JIAT, instead of operating as a genuine investigative body, has served as a smoke-screen. The United States has used the guise of this body’s investigations as an excuse to continue selling weapons in the face of countless war crimes. Even the Saudi state news agency seems to see the body’s findings to be more about defending the coalition and refuting human rights reports than about credibly investigating.
Some examples of recent news release headlines: “Spokesman of JIAT in Yemen Refutes Claims…” “JIAT Confirms Soundness of Procedures Followed by Coalition Forces…” “Spokesman for JIAT confirms the Procedures of Coalition Forces Military Operations in Yemen Carried Out in Accordance with Int’l Humanitarian Law and its Customary Rules,” and “JIAT is Independent. …”

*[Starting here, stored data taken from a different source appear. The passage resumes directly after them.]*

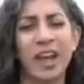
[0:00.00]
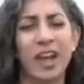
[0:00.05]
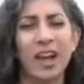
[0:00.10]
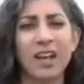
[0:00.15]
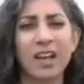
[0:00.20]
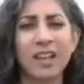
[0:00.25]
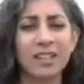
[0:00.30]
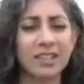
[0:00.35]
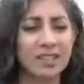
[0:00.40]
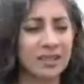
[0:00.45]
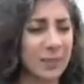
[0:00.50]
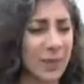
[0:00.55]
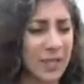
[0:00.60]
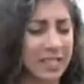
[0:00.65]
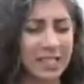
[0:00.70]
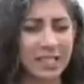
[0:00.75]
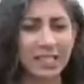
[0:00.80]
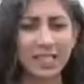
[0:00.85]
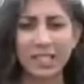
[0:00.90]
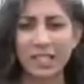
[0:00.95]
uh,
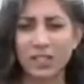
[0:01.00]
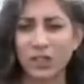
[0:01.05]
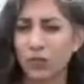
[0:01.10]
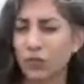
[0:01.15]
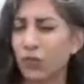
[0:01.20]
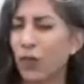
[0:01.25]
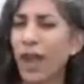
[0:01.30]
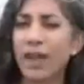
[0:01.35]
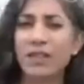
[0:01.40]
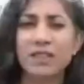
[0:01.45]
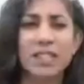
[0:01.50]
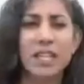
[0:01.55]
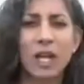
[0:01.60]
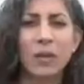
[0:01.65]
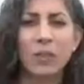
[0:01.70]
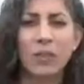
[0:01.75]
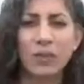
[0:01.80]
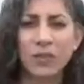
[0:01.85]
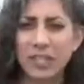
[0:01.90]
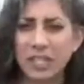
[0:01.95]
basically rounded
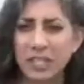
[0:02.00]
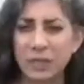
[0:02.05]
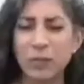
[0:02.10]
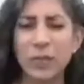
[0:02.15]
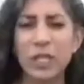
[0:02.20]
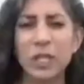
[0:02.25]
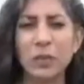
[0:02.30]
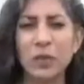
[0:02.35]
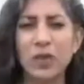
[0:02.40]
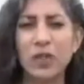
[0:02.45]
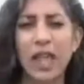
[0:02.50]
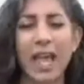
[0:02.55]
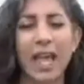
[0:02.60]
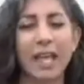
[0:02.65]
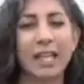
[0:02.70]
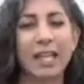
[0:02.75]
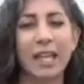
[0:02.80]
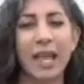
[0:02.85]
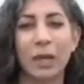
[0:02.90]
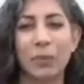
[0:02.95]
up these people
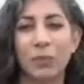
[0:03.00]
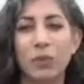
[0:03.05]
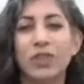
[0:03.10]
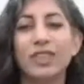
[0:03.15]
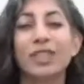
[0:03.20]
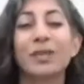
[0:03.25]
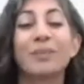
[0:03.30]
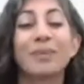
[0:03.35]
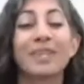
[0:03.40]
and, and put them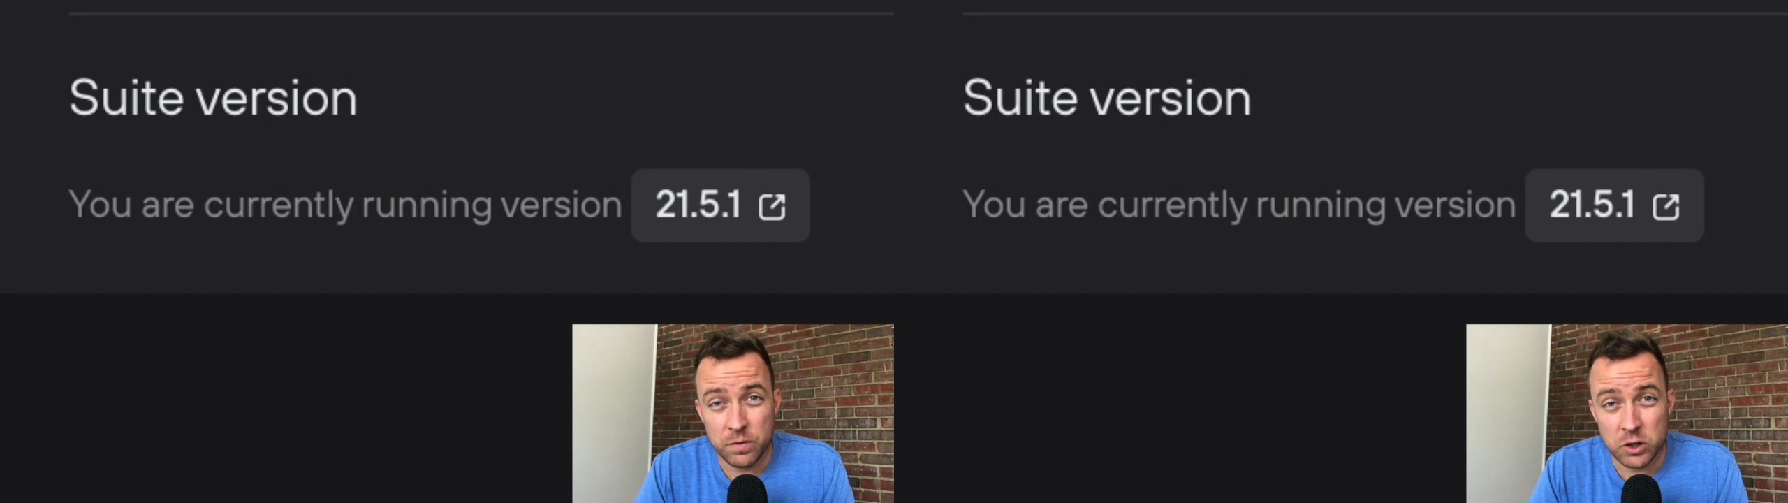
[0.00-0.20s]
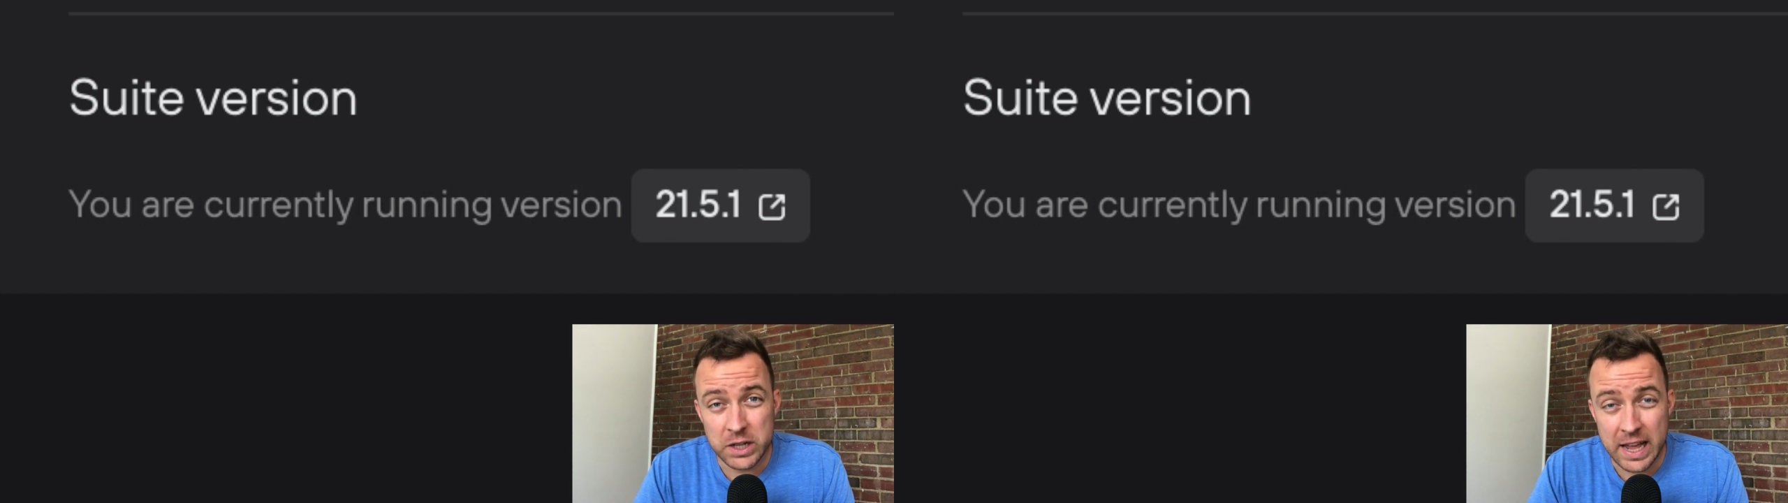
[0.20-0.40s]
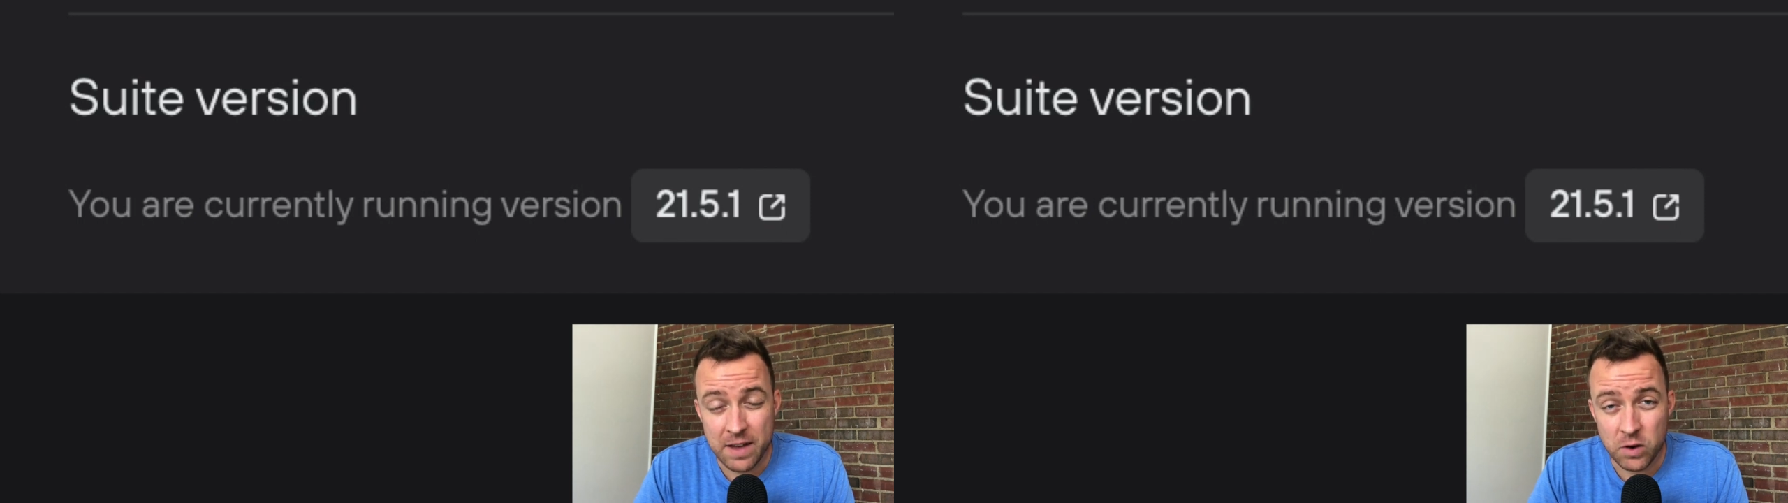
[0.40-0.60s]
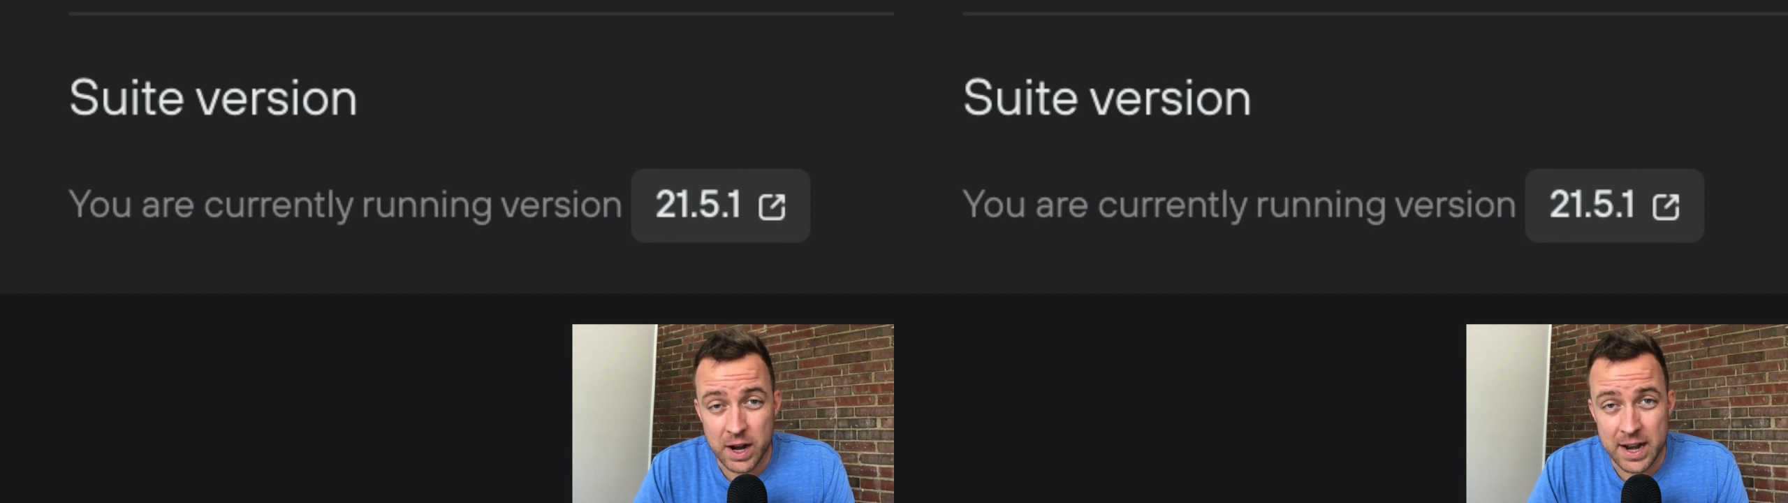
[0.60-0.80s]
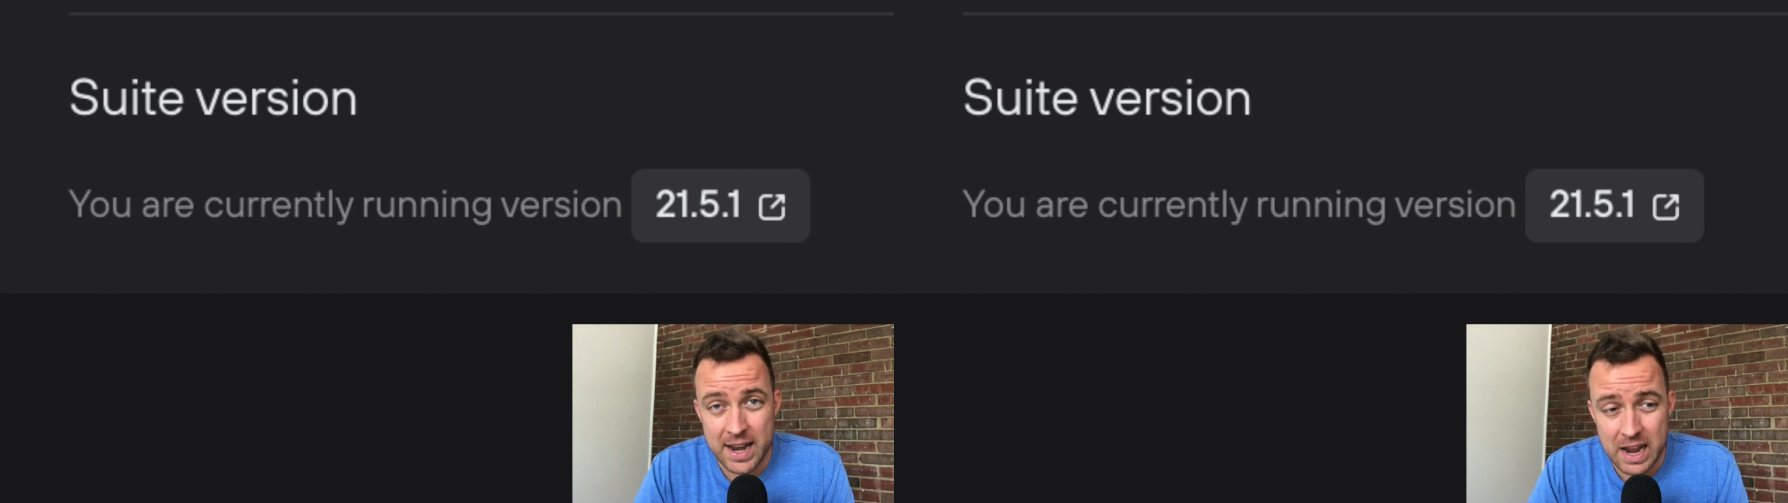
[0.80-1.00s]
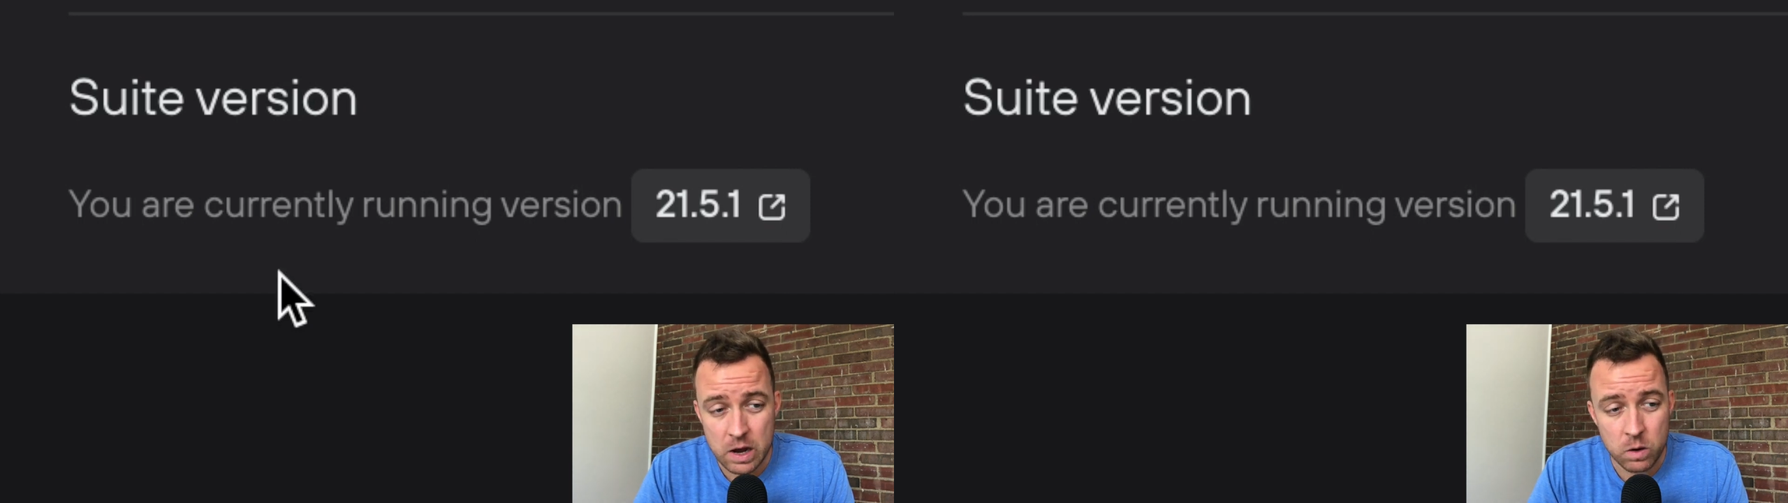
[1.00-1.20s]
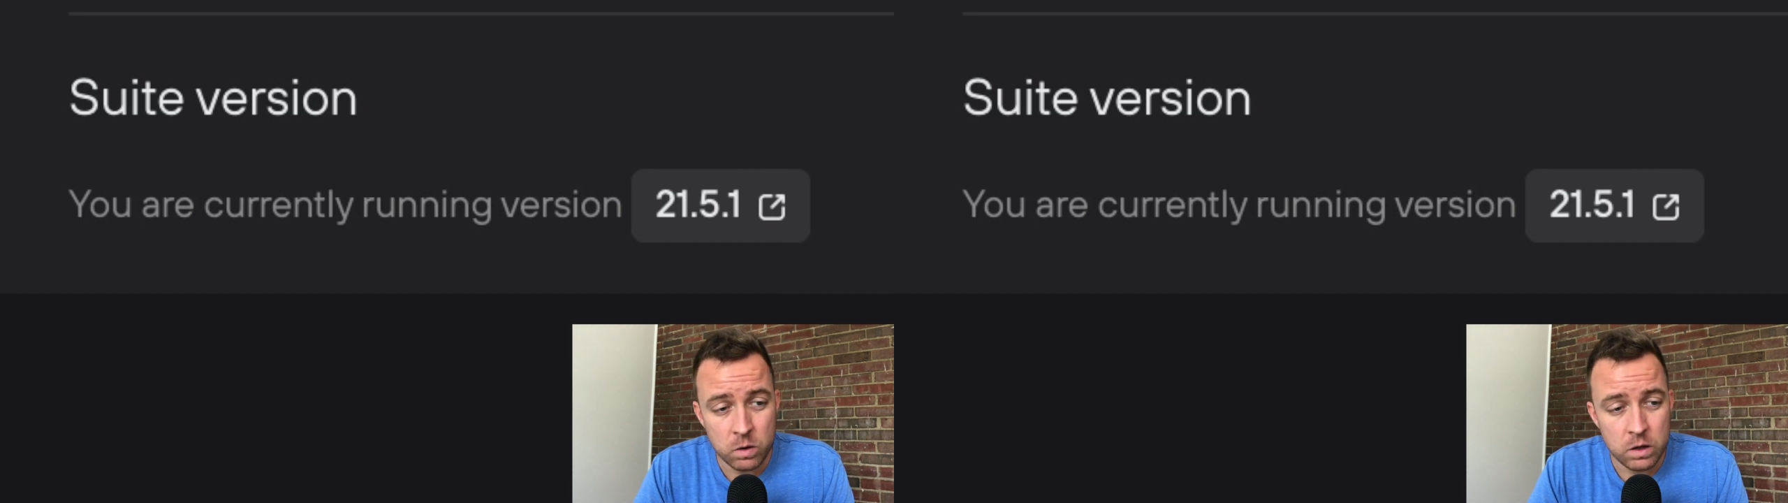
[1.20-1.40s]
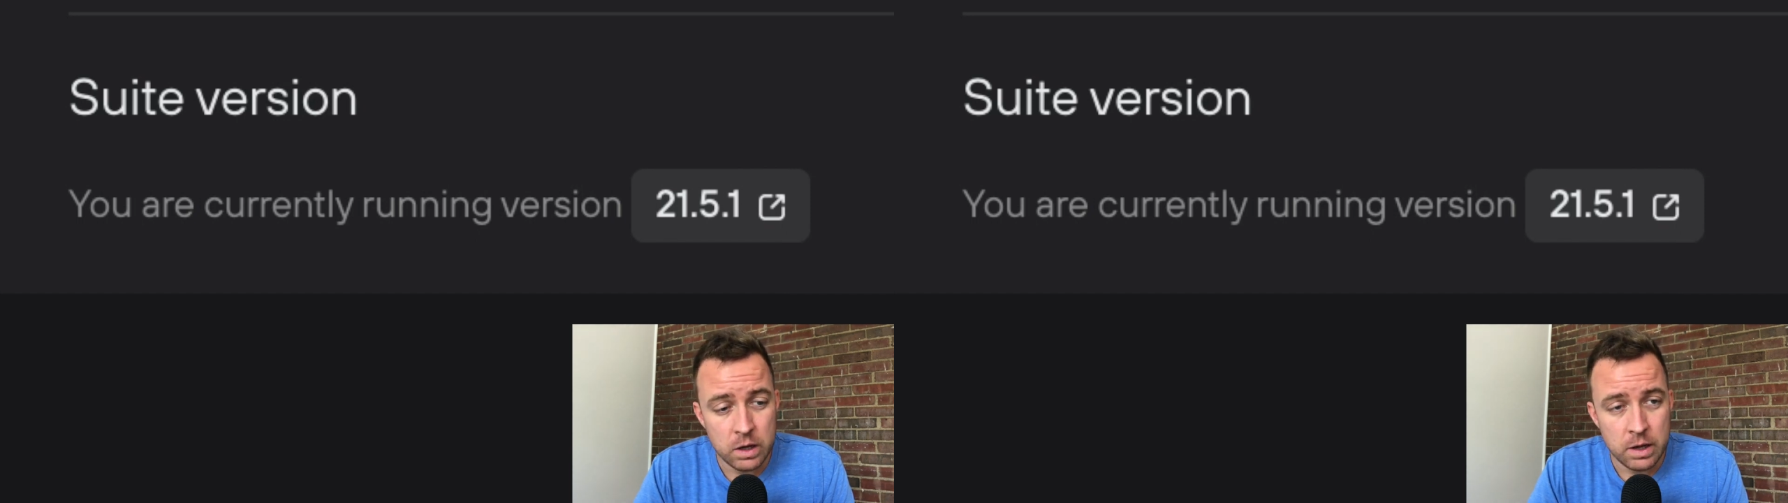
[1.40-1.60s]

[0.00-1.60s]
version I have right now.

Saudi Arabia has failed for years to credibly investigate its own alleged wrongdoings in Yemen, and seemingly set up faux investigations to cover its tracks. US officials have every reason to know that. Relying on Saudi Arabia to investigate the death of Jamal Khashoggi or any of the many atrocities in Yemen appears more an attempt to ignore terrible acts than an effort to find out what happened.
With President Donald Trump making clear he intends to help shield Saudi Arabia from accountability as much as he can, Congress should step up and urgently push Riyadh to take real, concrete steps: Such as cooperating with repeated calls for a UN investigation into Khashoggi’s death; releasing the women’s rights defenders it continues to detain; setting up an immediate and effective redress system for Yemeni civilians; and beginning to prosecute those credibly implicated in war crimes.
Congress should demand transparency on these steps so it can monitor, and it should suspend arms sales and logistical and maintenance support for weapon systems until genuine progess is made. Anything else will appear a strategy to allow for attention to wane so business—and abuse—can continue as usual.